Hypospadias Surgery in Infants (6–18 Months)

The ideal age for hypospadias surgery is between 6 and 18 months. At this age:

  • Penile tissues are soft, elastic, and heal faster
  • Scarring is minimal due to high tissue regeneration
  • Infants are unaware of their genitalia and body image
  • There is no psychological impact or memory of surgery

Early hypospadias repair also allows normal toilet training and smooth bladder control development. Post-operative care is easier in infants, as diaper changes simplify wound care and recovery is less stressful for parents.

Pic 1 for blog

Hypospadias Surgery Before 3 Years of Age

If surgery cannot be done in infancy, completing hypospadias repair before 3 years of age still provides excellent results. Children recover well, healing is fast, and long-term functional and cosmetic outcomes remain very good.
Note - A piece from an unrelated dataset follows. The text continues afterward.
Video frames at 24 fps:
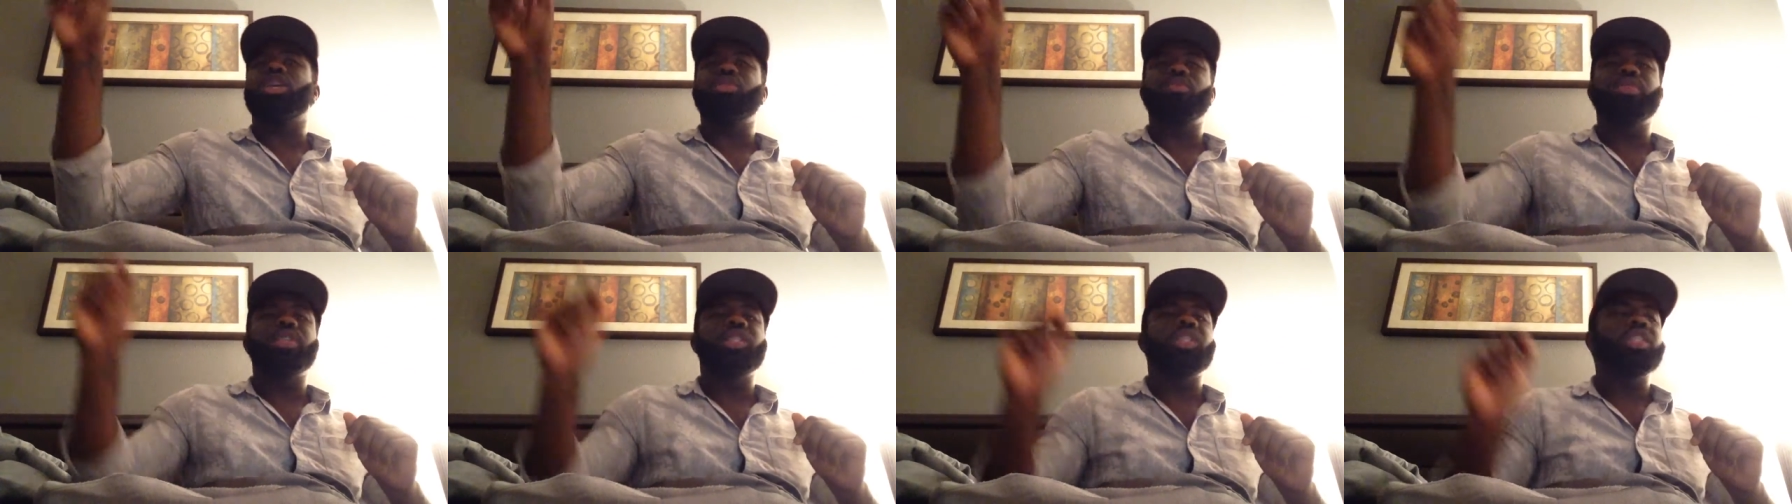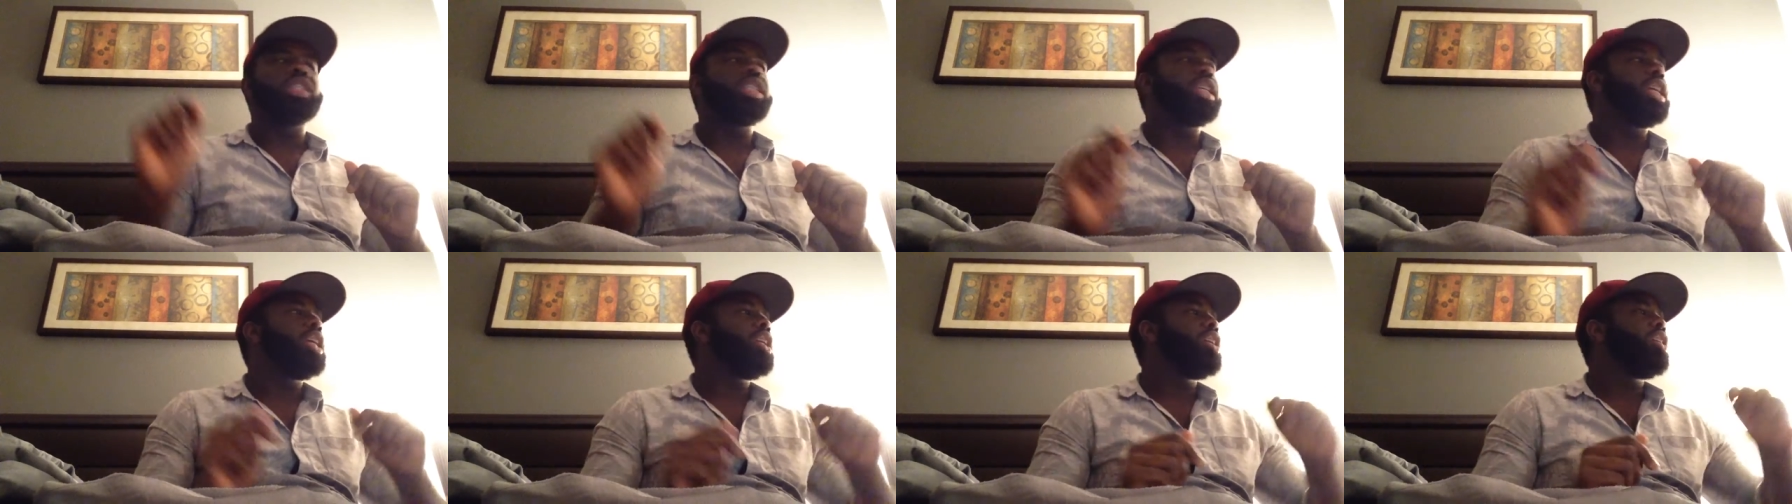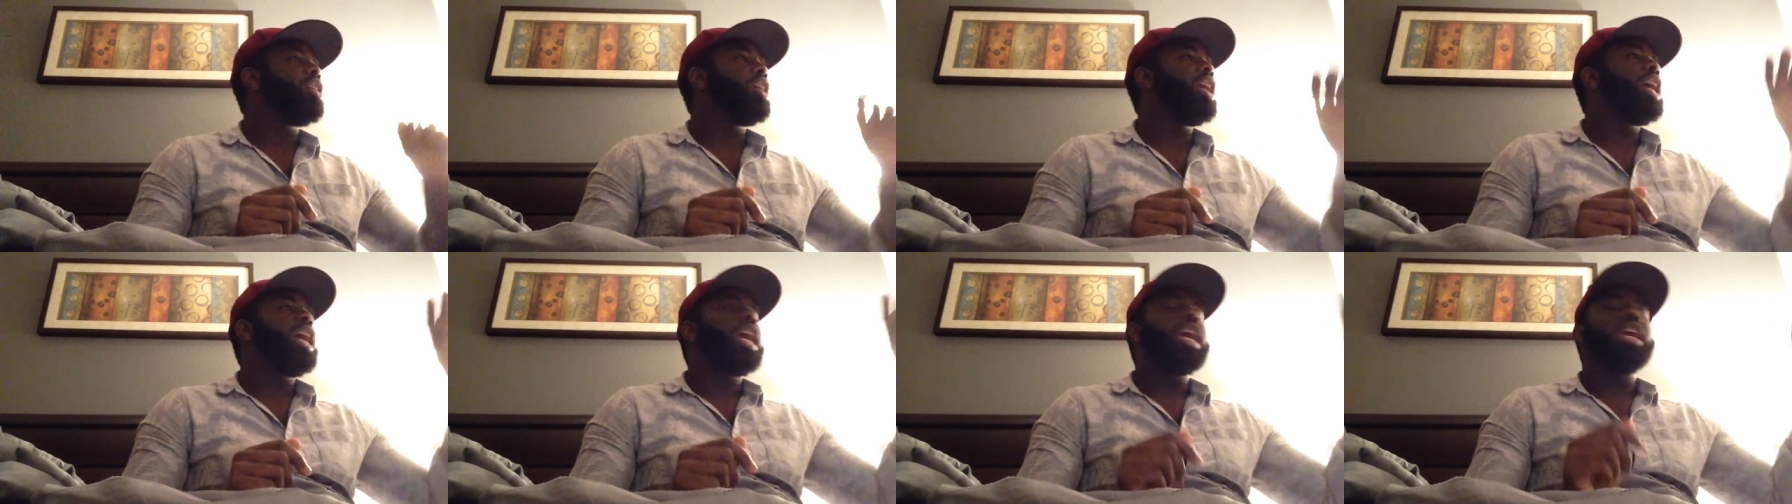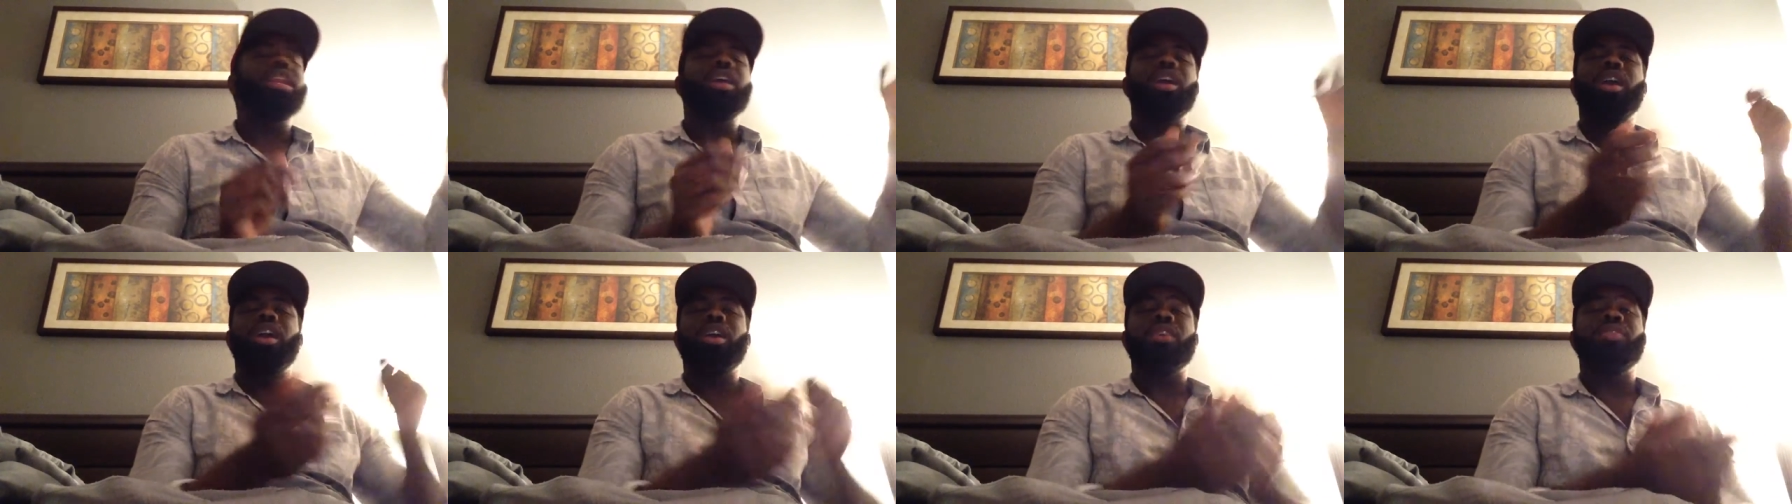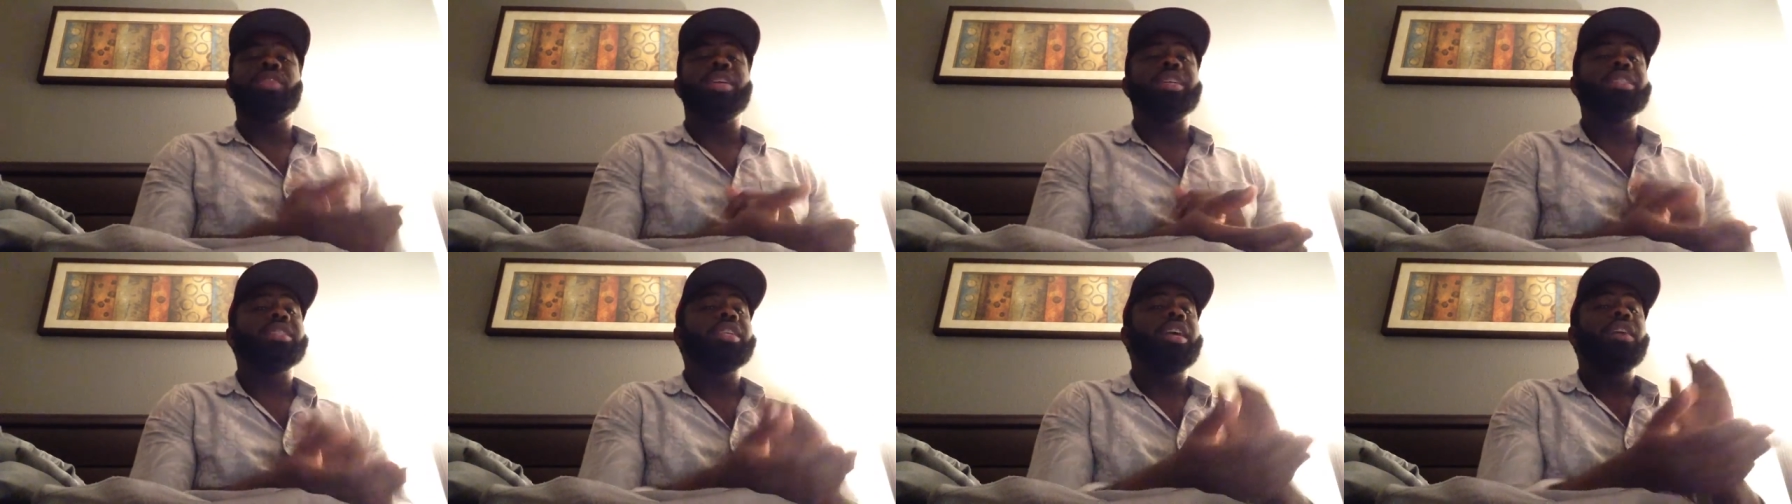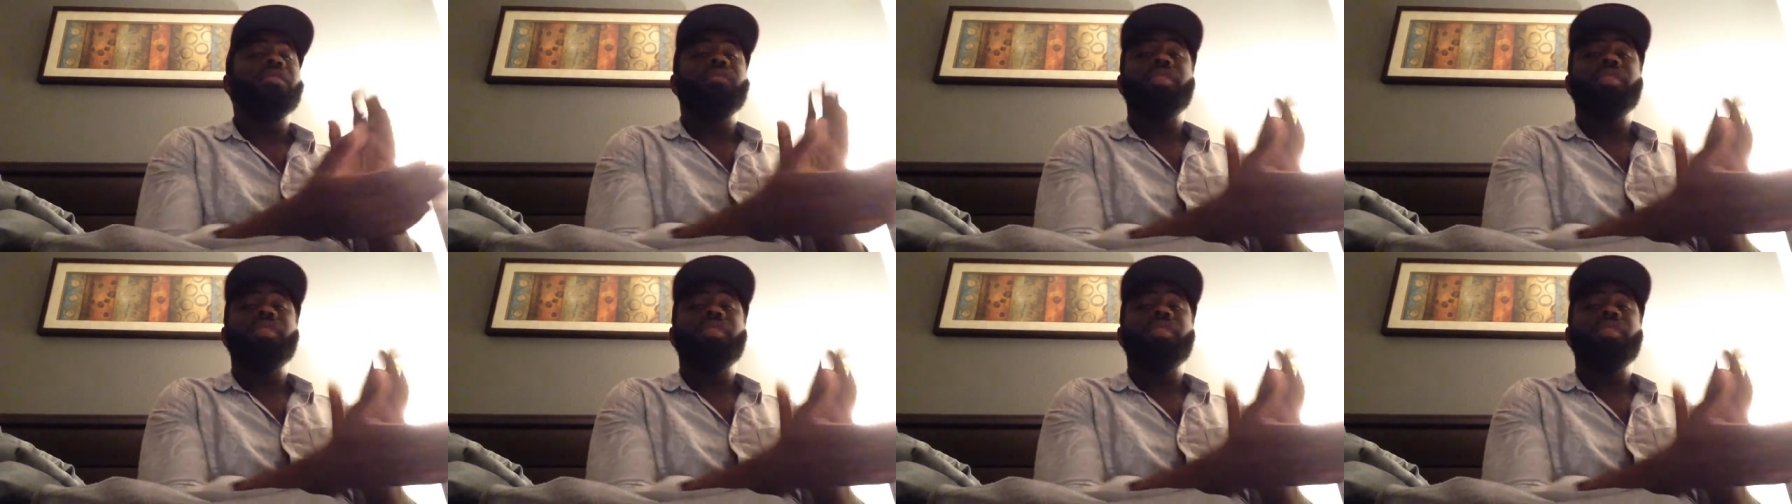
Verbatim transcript: Kris Jenner and all this.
Hypospadias Surgery in Older Children

Hypospadias surgery in older children is safe and effective, though recovery can be more challenging.

Older children:

  • Are more aware of their genitalia and may feel shy or anxious
  • Experience more fear and perceived pain after surgery
  • May find dressing changes difficult
  • Sometimes hold urine after catheter removal due to fear of pain

Despite these challenges, healing and success rates remain high when surgery is performed by an experienced hypospadias surgeon.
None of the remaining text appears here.